-- WORKING DATA --
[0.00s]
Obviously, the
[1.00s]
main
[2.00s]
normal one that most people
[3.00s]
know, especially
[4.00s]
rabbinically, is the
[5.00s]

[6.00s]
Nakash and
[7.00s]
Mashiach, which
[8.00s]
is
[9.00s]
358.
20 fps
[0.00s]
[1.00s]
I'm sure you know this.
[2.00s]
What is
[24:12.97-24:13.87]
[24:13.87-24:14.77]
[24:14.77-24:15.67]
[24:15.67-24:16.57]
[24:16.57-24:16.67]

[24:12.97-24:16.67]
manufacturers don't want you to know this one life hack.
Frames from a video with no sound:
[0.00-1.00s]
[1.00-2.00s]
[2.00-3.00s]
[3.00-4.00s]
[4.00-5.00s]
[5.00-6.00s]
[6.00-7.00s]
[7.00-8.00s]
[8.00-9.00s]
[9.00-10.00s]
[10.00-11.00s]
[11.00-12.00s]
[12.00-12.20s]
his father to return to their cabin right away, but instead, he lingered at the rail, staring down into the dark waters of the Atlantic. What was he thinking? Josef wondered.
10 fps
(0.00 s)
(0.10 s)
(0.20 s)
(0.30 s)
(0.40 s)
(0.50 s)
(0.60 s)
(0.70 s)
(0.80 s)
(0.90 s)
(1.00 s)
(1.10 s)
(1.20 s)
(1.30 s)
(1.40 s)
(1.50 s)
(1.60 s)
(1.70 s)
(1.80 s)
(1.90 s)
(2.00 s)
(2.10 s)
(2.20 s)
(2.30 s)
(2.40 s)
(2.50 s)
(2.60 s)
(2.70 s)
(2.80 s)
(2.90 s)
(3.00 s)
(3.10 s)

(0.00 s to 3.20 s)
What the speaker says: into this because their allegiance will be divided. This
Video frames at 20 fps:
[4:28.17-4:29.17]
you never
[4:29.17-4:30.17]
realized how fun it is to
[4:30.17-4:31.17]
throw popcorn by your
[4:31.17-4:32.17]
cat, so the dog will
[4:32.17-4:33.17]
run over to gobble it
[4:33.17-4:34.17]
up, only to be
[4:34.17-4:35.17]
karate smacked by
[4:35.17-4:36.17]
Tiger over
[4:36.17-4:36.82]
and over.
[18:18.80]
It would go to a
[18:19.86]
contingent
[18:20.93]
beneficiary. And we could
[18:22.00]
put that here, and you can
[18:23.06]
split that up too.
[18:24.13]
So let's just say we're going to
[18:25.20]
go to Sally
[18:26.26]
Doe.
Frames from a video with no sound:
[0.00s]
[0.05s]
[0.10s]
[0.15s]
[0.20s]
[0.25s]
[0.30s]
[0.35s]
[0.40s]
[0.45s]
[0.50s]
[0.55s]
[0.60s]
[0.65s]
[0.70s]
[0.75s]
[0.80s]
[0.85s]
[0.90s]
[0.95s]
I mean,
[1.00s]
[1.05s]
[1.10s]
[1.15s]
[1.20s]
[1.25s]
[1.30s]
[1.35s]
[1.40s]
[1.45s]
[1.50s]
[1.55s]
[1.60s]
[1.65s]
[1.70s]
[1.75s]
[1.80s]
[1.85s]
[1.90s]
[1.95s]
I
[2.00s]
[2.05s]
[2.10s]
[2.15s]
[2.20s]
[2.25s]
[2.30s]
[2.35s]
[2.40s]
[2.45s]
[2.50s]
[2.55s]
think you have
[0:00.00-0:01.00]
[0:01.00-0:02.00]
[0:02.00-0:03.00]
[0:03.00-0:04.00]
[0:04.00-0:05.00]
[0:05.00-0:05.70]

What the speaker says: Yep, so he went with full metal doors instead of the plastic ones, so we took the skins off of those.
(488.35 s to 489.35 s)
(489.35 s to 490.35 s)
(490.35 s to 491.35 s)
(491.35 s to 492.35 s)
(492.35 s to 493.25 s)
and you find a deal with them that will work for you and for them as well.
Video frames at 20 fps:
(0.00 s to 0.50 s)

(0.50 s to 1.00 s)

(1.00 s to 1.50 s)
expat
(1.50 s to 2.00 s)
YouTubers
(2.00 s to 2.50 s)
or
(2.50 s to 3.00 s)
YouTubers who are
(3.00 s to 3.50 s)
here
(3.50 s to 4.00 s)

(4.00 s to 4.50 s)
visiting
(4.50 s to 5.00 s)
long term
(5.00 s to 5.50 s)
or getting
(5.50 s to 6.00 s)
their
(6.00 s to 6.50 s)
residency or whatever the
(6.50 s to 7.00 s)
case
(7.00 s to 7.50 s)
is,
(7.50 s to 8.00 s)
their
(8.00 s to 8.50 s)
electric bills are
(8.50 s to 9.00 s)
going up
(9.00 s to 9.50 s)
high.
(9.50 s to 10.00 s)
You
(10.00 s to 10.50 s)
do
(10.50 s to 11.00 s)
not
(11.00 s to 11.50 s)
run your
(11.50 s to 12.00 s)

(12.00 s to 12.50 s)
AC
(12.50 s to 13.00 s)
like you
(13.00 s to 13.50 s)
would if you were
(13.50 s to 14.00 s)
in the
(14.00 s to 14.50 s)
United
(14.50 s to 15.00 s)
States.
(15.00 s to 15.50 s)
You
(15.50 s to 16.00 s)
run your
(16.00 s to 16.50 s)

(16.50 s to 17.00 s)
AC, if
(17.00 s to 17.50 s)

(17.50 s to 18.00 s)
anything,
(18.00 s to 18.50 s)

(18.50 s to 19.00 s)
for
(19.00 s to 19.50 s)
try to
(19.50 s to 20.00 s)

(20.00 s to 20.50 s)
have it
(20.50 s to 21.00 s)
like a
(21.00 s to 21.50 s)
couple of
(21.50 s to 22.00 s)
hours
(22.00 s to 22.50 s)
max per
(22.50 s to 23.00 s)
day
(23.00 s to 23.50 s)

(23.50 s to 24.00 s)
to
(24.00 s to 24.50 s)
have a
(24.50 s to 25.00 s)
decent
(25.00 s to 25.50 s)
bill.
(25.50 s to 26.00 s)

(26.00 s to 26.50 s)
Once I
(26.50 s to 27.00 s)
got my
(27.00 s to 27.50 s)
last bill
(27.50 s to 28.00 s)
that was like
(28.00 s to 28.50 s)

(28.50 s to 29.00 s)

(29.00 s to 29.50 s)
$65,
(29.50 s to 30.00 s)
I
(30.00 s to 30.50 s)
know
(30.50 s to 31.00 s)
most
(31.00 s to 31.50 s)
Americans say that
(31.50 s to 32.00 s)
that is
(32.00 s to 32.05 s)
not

-- TASK INSTRUCTIONS --
Your answer should be the material, retyped exactly as written.

-- RESPONSE --
[0.00s]
Obviously, the
[1.00s]
main
[2.00s]
normal one that most people
[3.00s]
know, especially
[4.00s]
rabbinically, is the
[5.00s]

[6.00s]
Nakash and
[7.00s]
Mashiach, which
[8.00s]
is
[9.00s]
358.
20 fps
[0.00s]
[1.00s]
I'm sure you know this.
[2.00s]
What is
[24:12.97-24:13.87]
[24:13.87-24:14.77]
[24:14.77-24:15.67]
[24:15.67-24:16.57]
[24:16.57-24:16.67]

[24:12.97-24:16.67]
manufacturers don't want you to know this one life hack.
Frames from a video with no sound:
[0.00-1.00s]
[1.00-2.00s]
[2.00-3.00s]
[3.00-4.00s]
[4.00-5.00s]
[5.00-6.00s]
[6.00-7.00s]
[7.00-8.00s]
[8.00-9.00s]
[9.00-10.00s]
[10.00-11.00s]
[11.00-12.00s]
[12.00-12.20s]
his father to return to their cabin right away, but instead, he lingered at the rail, staring down into the dark waters of the Atlantic. What was he thinking? Josef wondered.
10 fps
(0.00 s)
(0.10 s)
(0.20 s)
(0.30 s)
(0.40 s)
(0.50 s)
(0.60 s)
(0.70 s)
(0.80 s)
(0.90 s)
(1.00 s)
(1.10 s)
(1.20 s)
(1.30 s)
(1.40 s)
(1.50 s)
(1.60 s)
(1.70 s)
(1.80 s)
(1.90 s)
(2.00 s)
(2.10 s)
(2.20 s)
(2.30 s)
(2.40 s)
(2.50 s)
(2.60 s)
(2.70 s)
(2.80 s)
(2.90 s)
(3.00 s)
(3.10 s)

(0.00 s to 3.20 s)
What the speaker says: into this because their allegiance will be divided. This
Video frames at 20 fps:
[4:28.17-4:29.17]
you never
[4:29.17-4:30.17]
realized how fun it is to
[4:30.17-4:31.17]
throw popcorn by your
[4:31.17-4:32.17]
cat, so the dog will
[4:32.17-4:33.17]
run over to gobble it
[4:33.17-4:34.17]
up, only to be
[4:34.17-4:35.17]
karate smacked by
[4:35.17-4:36.17]
Tiger over
[4:36.17-4:36.82]
and over.
[18:18.80]
It would go to a
[18:19.86]
contingent
[18:20.93]
beneficiary. And we could
[18:22.00]
put that here, and you can
[18:23.06]
split that up too.
[18:24.13]
So let's just say we're going to
[18:25.20]
go to Sally
[18:26.26]
Doe.
Frames from a video with no sound:
[0.00s]
[0.05s]
[0.10s]
[0.15s]
[0.20s]
[0.25s]
[0.30s]
[0.35s]
[0.40s]
[0.45s]
[0.50s]
[0.55s]
[0.60s]
[0.65s]
[0.70s]
[0.75s]
[0.80s]
[0.85s]
[0.90s]
[0.95s]
I mean,
[1.00s]
[1.05s]
[1.10s]
[1.15s]
[1.20s]
[1.25s]
[1.30s]
[1.35s]
[1.40s]
[1.45s]
[1.50s]
[1.55s]
[1.60s]
[1.65s]
[1.70s]
[1.75s]
[1.80s]
[1.85s]
[1.90s]
[1.95s]
I
[2.00s]
[2.05s]
[2.10s]
[2.15s]
[2.20s]
[2.25s]
[2.30s]
[2.35s]
[2.40s]
[2.45s]
[2.50s]
[2.55s]
think you have
[0:00.00-0:01.00]
[0:01.00-0:02.00]
[0:02.00-0:03.00]
[0:03.00-0:04.00]
[0:04.00-0:05.00]
[0:05.00-0:05.70]

What the speaker says: Yep, so he went with full metal doors instead of the plastic ones, so we took the skins off of those.
(488.35 s to 489.35 s)
(489.35 s to 490.35 s)
(490.35 s to 491.35 s)
(491.35 s to 492.35 s)
(492.35 s to 493.25 s)
and you find a deal with them that will work for you and for them as well.
Video frames at 20 fps:
(0.00 s to 0.50 s)

(0.50 s to 1.00 s)

(1.00 s to 1.50 s)
expat
(1.50 s to 2.00 s)
YouTubers
(2.00 s to 2.50 s)
or
(2.50 s to 3.00 s)
YouTubers who are
(3.00 s to 3.50 s)
here
(3.50 s to 4.00 s)

(4.00 s to 4.50 s)
visiting
(4.50 s to 5.00 s)
long term
(5.00 s to 5.50 s)
or getting
(5.50 s to 6.00 s)
their
(6.00 s to 6.50 s)
residency or whatever the
(6.50 s to 7.00 s)
case
(7.00 s to 7.50 s)
is,
(7.50 s to 8.00 s)
their
(8.00 s to 8.50 s)
electric bills are
(8.50 s to 9.00 s)
going up
(9.00 s to 9.50 s)
high.
(9.50 s to 10.00 s)
You
(10.00 s to 10.50 s)
do
(10.50 s to 11.00 s)
not
(11.00 s to 11.50 s)
run your
(11.50 s to 12.00 s)

(12.00 s to 12.50 s)
AC
(12.50 s to 13.00 s)
like you
(13.00 s to 13.50 s)
would if you were
(13.50 s to 14.00 s)
in the
(14.00 s to 14.50 s)
United
(14.50 s to 15.00 s)
States.
(15.00 s to 15.50 s)
You
(15.50 s to 16.00 s)
run your
(16.00 s to 16.50 s)

(16.50 s to 17.00 s)
AC, if
(17.00 s to 17.50 s)

(17.50 s to 18.00 s)
anything,
(18.00 s to 18.50 s)

(18.50 s to 19.00 s)
for
(19.00 s to 19.50 s)
try to
(19.50 s to 20.00 s)

(20.00 s to 20.50 s)
have it
(20.50 s to 21.00 s)
like a
(21.00 s to 21.50 s)
couple of
(21.50 s to 22.00 s)
hours
(22.00 s to 22.50 s)
max per
(22.50 s to 23.00 s)
day
(23.00 s to 23.50 s)

(23.50 s to 24.00 s)
to
(24.00 s to 24.50 s)
have a
(24.50 s to 25.00 s)
decent
(25.00 s to 25.50 s)
bill.
(25.50 s to 26.00 s)

(26.00 s to 26.50 s)
Once I
(26.50 s to 27.00 s)
got my
(27.00 s to 27.50 s)
last bill
(27.50 s to 28.00 s)
that was like
(28.00 s to 28.50 s)

(28.50 s to 29.00 s)

(29.00 s to 29.50 s)
$65,
(29.50 s to 30.00 s)
I
(30.00 s to 30.50 s)
know
(30.50 s to 31.00 s)
most
(31.00 s to 31.50 s)
Americans say that
(31.50 s to 32.00 s)
that is
(32.00 s to 32.05 s)
not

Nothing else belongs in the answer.